_Work request_
Output only the lines below from the one holding "[0:03.60-0:04.50]" down to the one holding "Transcript, with fillers: some", both end lines included and every picture dropped.

_Data to use_

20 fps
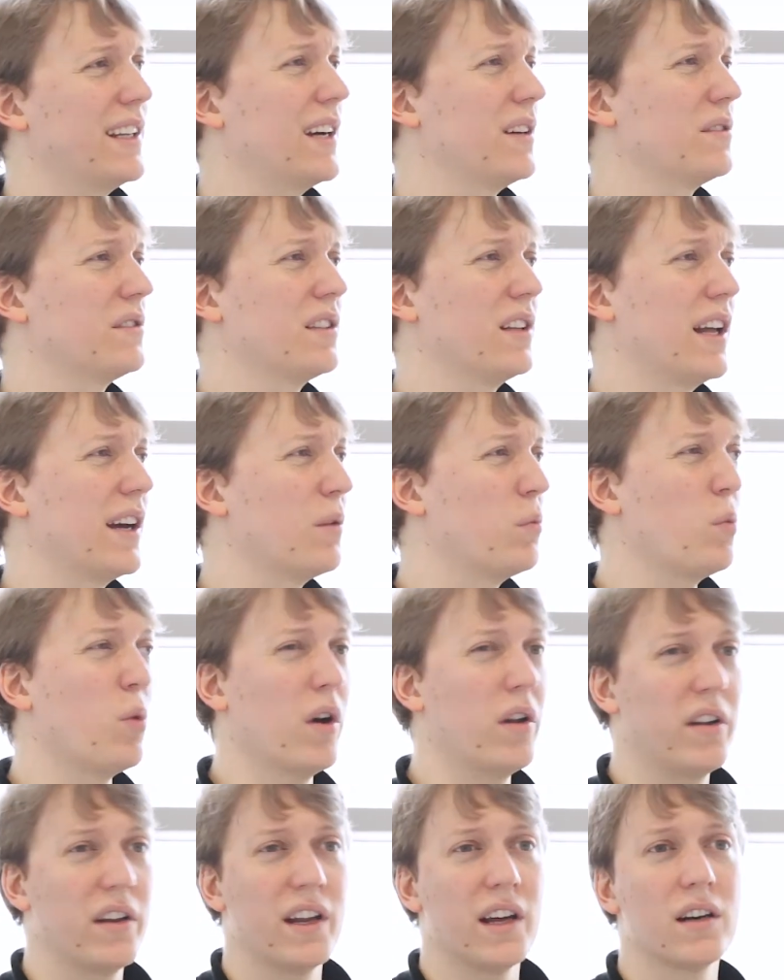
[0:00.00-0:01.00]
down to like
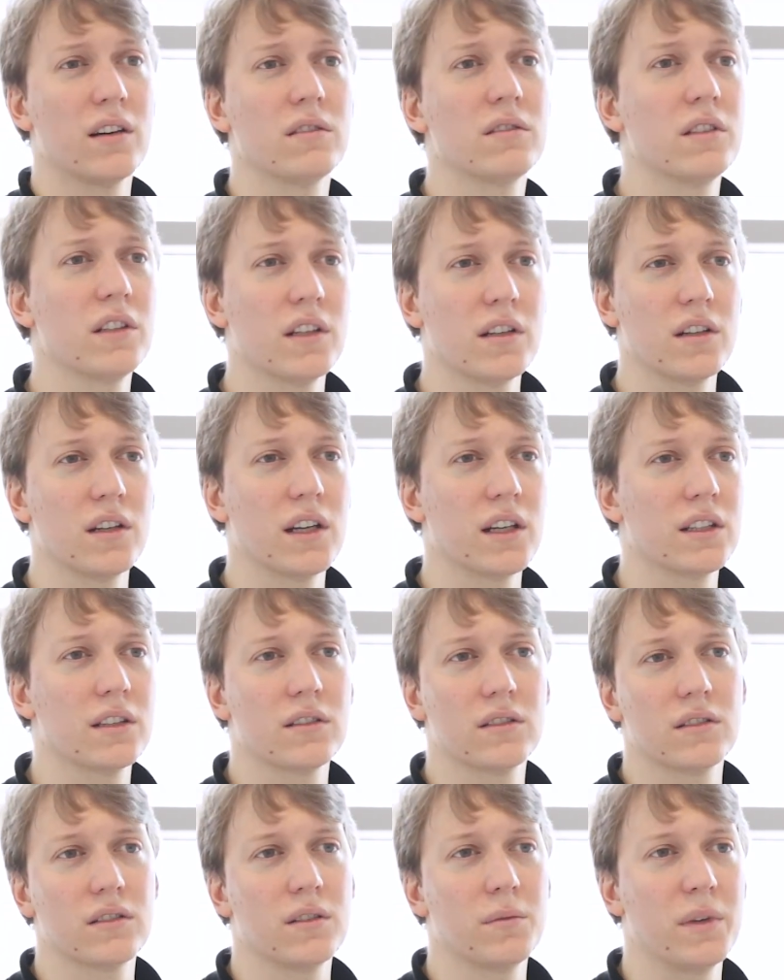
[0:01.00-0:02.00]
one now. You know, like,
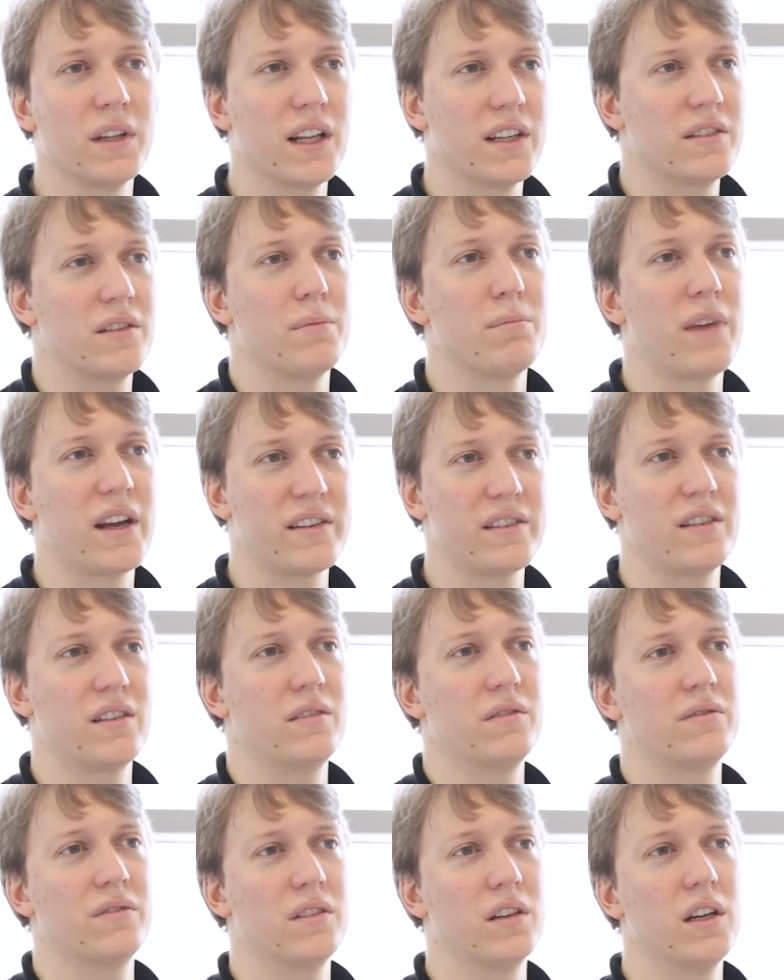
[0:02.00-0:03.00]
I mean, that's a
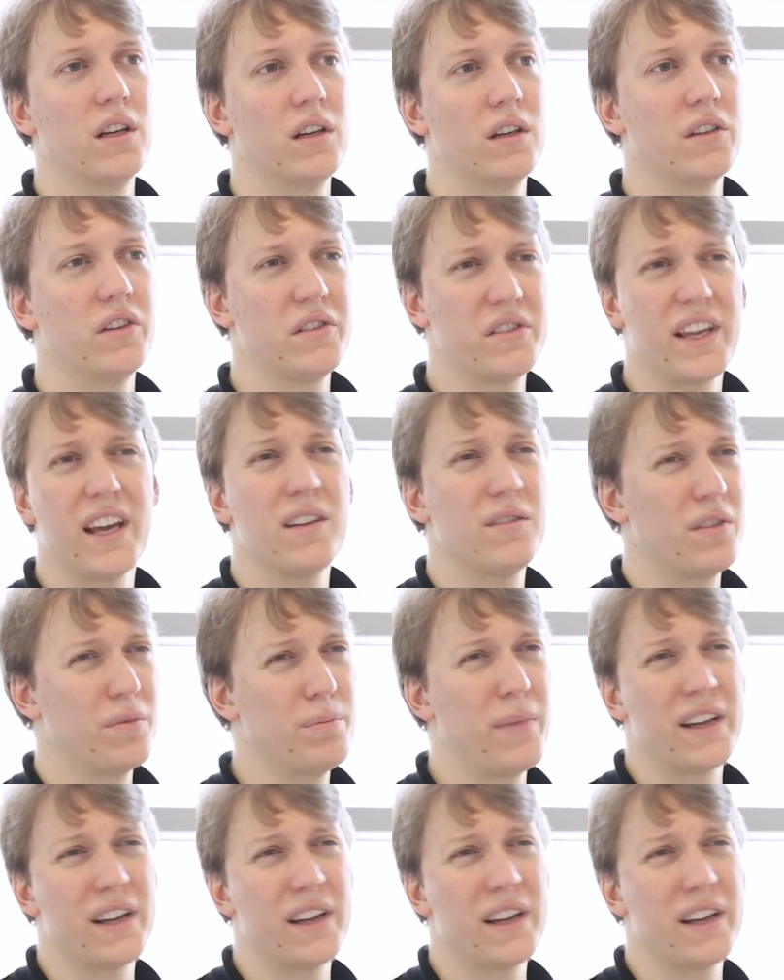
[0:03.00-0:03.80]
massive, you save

--

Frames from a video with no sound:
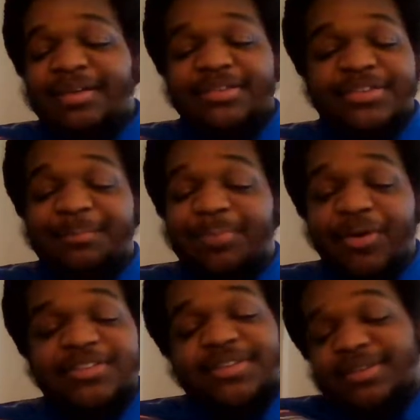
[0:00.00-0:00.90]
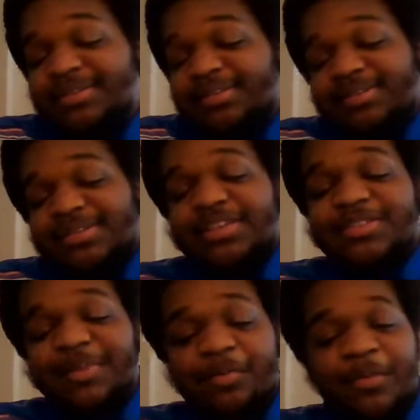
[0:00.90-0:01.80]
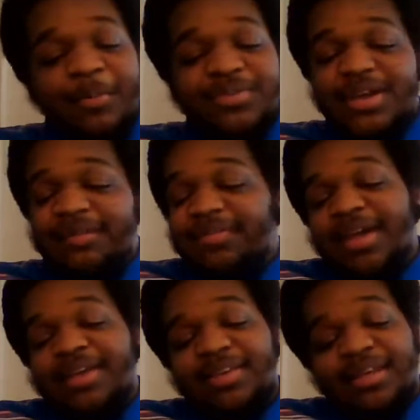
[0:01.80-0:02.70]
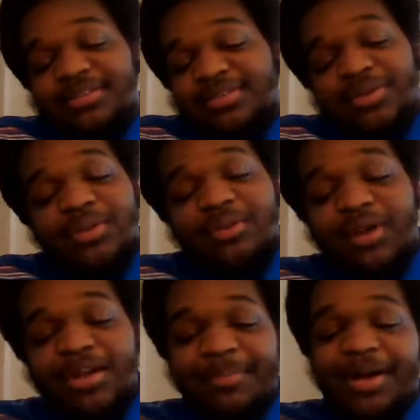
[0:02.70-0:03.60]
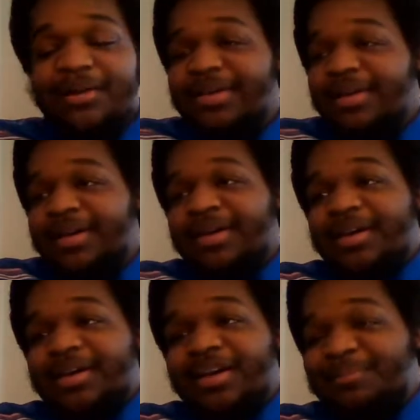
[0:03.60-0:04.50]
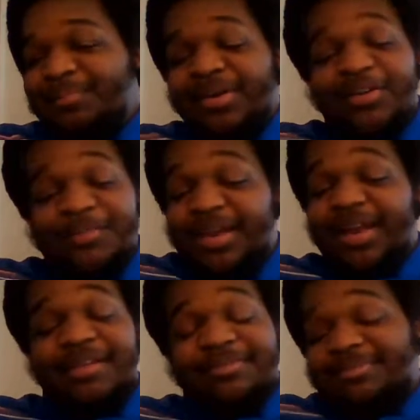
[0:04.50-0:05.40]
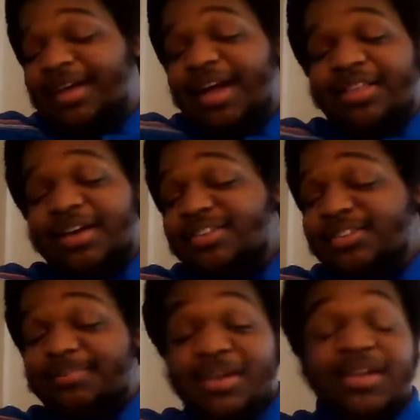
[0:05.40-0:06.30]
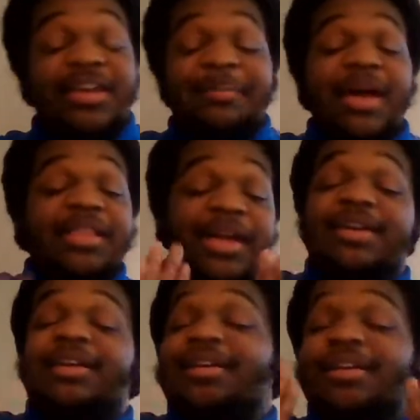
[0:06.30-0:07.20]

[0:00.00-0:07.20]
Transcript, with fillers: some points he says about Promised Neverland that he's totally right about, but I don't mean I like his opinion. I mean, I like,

* * *

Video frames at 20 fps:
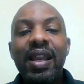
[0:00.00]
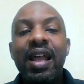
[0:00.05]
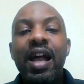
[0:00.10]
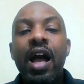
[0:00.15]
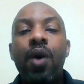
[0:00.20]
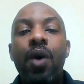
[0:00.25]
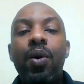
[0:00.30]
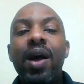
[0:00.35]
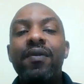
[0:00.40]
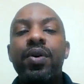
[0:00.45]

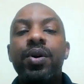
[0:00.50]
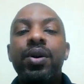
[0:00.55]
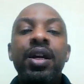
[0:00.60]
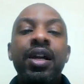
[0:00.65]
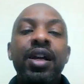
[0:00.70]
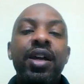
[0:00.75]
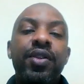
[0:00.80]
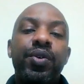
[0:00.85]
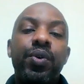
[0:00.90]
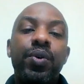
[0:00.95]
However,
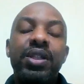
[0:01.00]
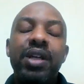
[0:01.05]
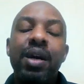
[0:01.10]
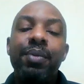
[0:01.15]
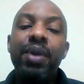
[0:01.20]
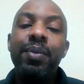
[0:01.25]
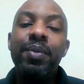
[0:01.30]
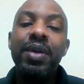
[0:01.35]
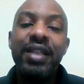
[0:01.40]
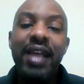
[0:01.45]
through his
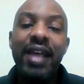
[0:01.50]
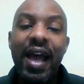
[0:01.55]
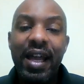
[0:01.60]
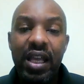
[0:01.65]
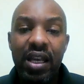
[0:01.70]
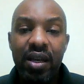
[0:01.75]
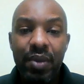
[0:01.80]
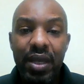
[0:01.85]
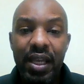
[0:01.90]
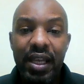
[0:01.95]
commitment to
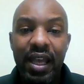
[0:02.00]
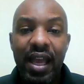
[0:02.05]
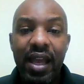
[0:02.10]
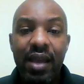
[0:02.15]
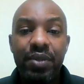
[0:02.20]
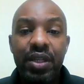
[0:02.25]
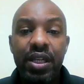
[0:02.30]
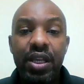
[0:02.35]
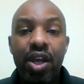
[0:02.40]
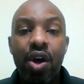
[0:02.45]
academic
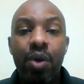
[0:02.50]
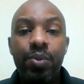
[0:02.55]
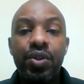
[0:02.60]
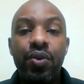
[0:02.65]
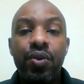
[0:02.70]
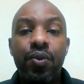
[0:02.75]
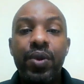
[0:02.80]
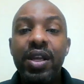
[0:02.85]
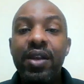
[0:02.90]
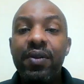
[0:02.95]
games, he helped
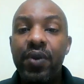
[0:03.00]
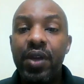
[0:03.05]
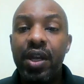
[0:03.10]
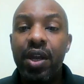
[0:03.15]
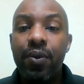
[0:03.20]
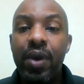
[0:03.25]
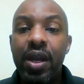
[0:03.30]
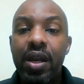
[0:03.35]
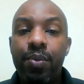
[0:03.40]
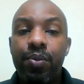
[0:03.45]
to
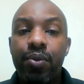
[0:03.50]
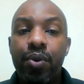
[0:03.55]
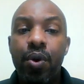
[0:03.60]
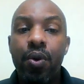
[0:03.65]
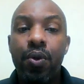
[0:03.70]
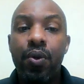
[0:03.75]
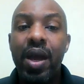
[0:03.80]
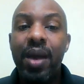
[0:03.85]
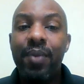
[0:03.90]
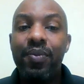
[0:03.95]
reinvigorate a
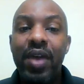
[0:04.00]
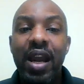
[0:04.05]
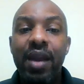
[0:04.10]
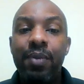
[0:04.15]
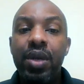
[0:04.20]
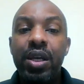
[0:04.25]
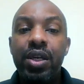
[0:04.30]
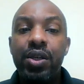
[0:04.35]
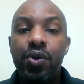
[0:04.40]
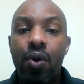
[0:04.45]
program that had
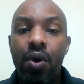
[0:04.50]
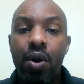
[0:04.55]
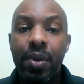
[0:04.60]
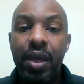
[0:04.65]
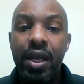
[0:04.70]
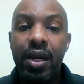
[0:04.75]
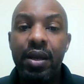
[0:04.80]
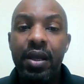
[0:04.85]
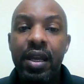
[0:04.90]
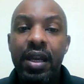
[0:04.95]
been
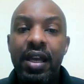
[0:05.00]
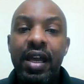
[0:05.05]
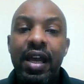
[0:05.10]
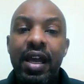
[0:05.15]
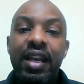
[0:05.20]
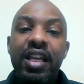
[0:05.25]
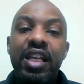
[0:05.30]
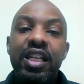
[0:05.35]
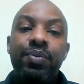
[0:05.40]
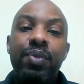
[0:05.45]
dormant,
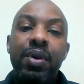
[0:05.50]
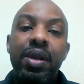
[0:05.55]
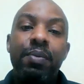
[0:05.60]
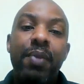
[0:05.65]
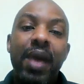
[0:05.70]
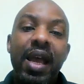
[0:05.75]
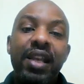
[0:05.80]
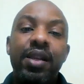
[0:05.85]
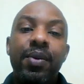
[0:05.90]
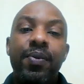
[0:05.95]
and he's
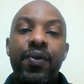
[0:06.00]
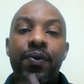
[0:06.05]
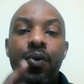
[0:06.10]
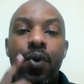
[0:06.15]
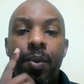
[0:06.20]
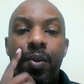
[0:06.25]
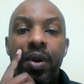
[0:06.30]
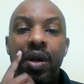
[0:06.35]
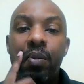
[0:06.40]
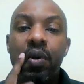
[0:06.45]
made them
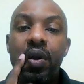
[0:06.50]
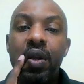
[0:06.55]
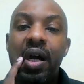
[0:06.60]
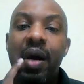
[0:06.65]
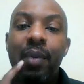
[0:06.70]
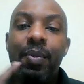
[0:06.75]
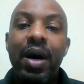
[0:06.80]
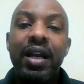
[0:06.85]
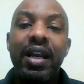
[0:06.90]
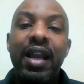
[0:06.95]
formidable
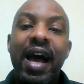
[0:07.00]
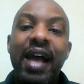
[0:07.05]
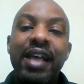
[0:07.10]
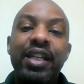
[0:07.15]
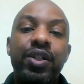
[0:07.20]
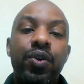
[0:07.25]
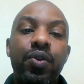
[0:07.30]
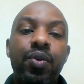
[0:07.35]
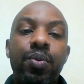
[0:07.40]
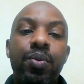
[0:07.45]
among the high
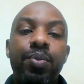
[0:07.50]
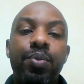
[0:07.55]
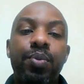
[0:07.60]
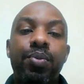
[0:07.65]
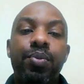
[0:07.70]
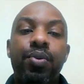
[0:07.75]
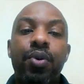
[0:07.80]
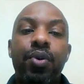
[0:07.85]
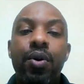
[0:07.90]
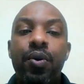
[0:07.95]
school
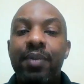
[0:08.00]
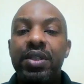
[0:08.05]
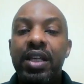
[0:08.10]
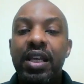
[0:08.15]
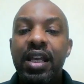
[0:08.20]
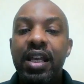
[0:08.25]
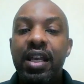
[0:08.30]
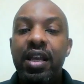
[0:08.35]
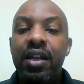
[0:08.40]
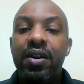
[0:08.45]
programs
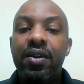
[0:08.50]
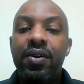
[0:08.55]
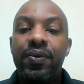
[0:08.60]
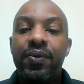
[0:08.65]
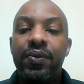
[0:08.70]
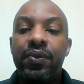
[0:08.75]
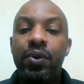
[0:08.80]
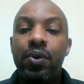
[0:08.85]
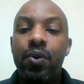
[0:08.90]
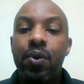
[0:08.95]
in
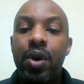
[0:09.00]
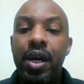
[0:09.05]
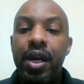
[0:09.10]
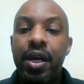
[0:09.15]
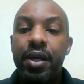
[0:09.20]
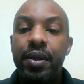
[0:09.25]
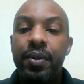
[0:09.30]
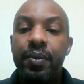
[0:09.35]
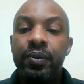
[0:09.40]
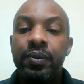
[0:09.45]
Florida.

_Response area_
[0:03.60-0:04.50]
[0:04.50-0:05.40]
[0:05.40-0:06.30]
[0:06.30-0:07.20]

[0:00.00-0:07.20]
Transcript, with fillers: some points he says about Promised Neverland that he's totally right about, but I don't mean I like his opinion. I mean, I like,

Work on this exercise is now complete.